Un temps. Il ne bronche pas. Je continue :

— Oui, je suis l’associé de Delapine.

— Delapine ne nous a jamais parlé de vous.

— Delapine n’était pas bavard, ce qui est préférable lorsque nous exerçons des occupations comme les nôtres.

Il continue de me dévisager crûment, sans insolence délibérée, mais en homme qui ne cherche pas à séduire et qui se fout de ce que les autres pensent de lui…

— Vous connaissiez Delapine depuis longtemps ? demande-t-il.

— Des années.

— D’où lui venait cette affreuse cicatrice qu’il avait sous le menton ?

Et c’est là que ton Antonio se montre divin, mon chéri. En pas une moitié de seconde, il se tient le raisonnement ci-joint : pourquoi ce garçon te pose-t-il une question pareille ? Que pouvait lui importer que Delapine eût ou non une cicatrice ?

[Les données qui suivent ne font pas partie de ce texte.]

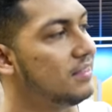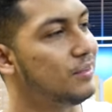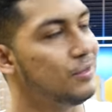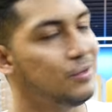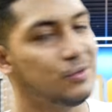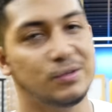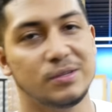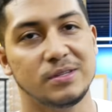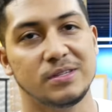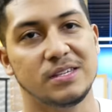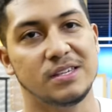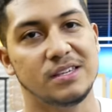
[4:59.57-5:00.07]

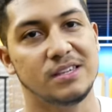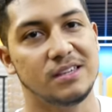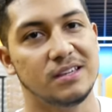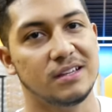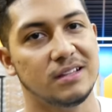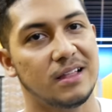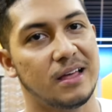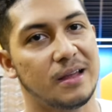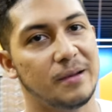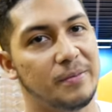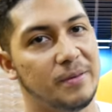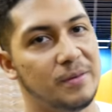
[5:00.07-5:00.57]
you see a
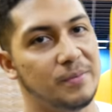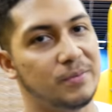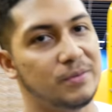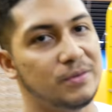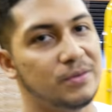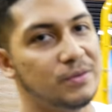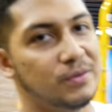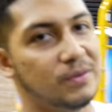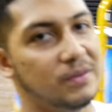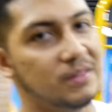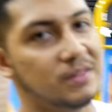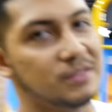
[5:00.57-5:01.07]
lot of people
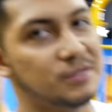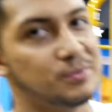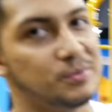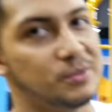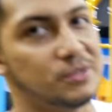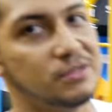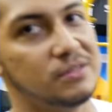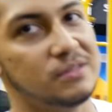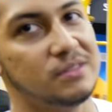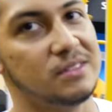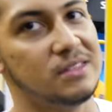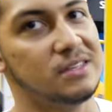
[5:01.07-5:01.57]
doing this
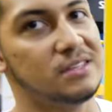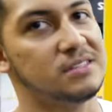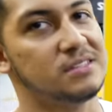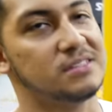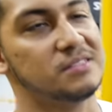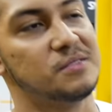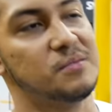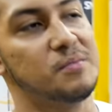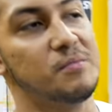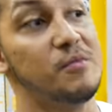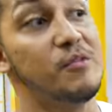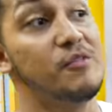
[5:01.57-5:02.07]

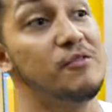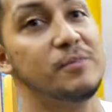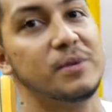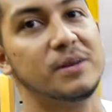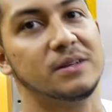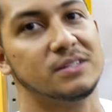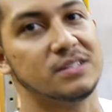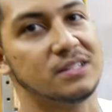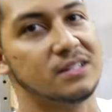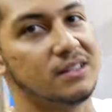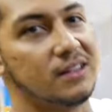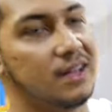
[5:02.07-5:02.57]
this
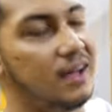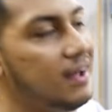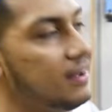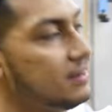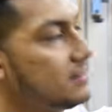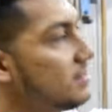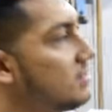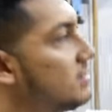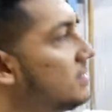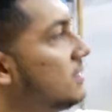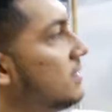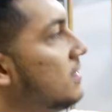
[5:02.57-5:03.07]
movement a lot.
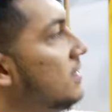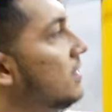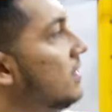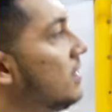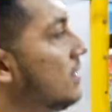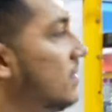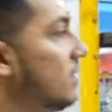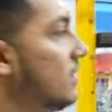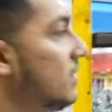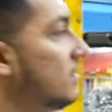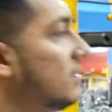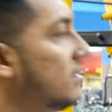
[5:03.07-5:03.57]

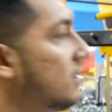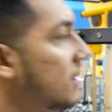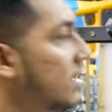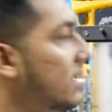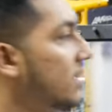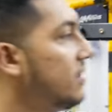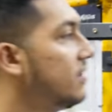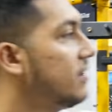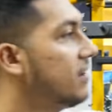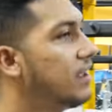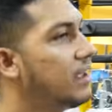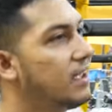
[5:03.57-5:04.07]
They
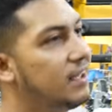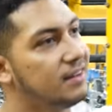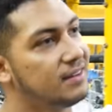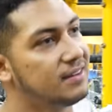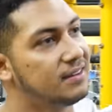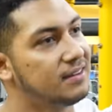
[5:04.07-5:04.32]
either get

Je m’entends, ou plutôt j’entends mon moi-second répondre avec calme :

— Vous devez faire erreur de personne, Delapine n’avait pas de cicatrice sous le menton.

Il me semble déceler comme une légère détente dans le regard intense du petit homme.

— Venez attendre dans l’antichambre, me dit-il, on vous offrira des boissons et des revues.

Ouf : gagné. Si je n’avais pas eu le nez creux et des réflexes abasourdissants, ce blanc-bec me piégeait comme un garenne.